### DIRECTIONS FOR THIS TASK
Go to the line that contains "[0:02.70-0:03.60]" in the records below and repeat it, and each line after it, exactly through the end, omitting pictures.
================================
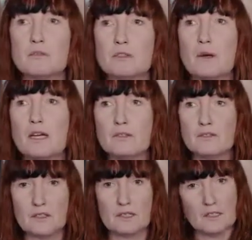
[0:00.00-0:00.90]
space
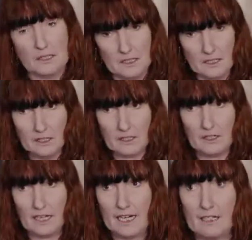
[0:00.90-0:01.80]
for
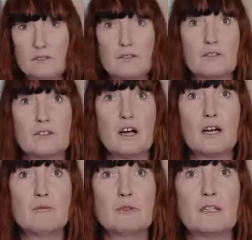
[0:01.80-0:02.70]
creative
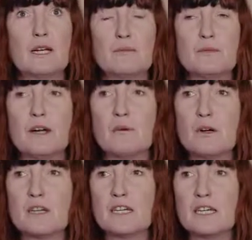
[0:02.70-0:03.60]
types. I
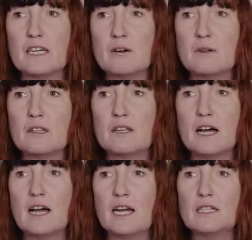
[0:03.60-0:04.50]
work here with
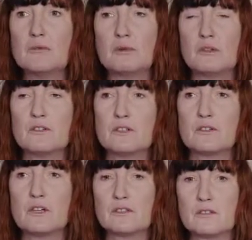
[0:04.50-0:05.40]
Esem
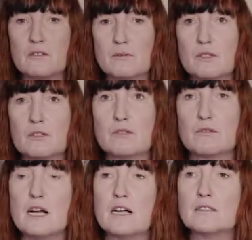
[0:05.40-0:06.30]
Construction, which is
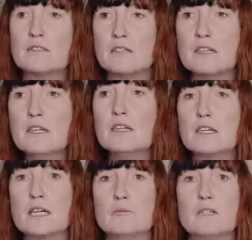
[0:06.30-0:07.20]
Ran's
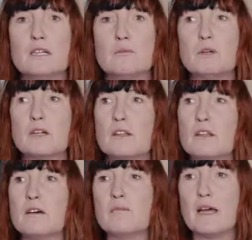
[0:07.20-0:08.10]
company. I'm one of
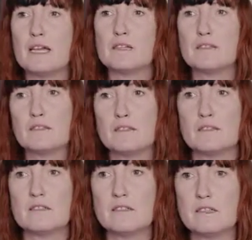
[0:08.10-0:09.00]
the makers
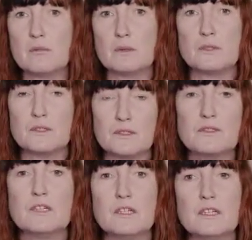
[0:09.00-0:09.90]
and set
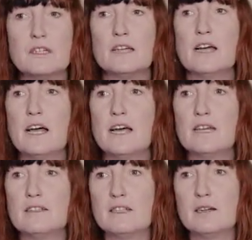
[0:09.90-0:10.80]
builders,
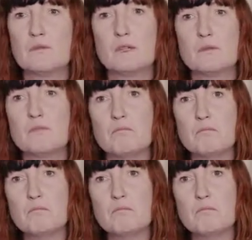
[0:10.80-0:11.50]
and one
================================
### EXERCISE OUTPUT
[0:02.70-0:03.60]
types. I
[0:03.60-0:04.50]
work here with
[0:04.50-0:05.40]
Esem
[0:05.40-0:06.30]
Construction, which is
[0:06.30-0:07.20]
Ran's
[0:07.20-0:08.10]
company. I'm one of
[0:08.10-0:09.00]
the makers
[0:09.00-0:09.90]
and set
[0:09.90-0:10.80]
builders,
[0:10.80-0:11.50]
and one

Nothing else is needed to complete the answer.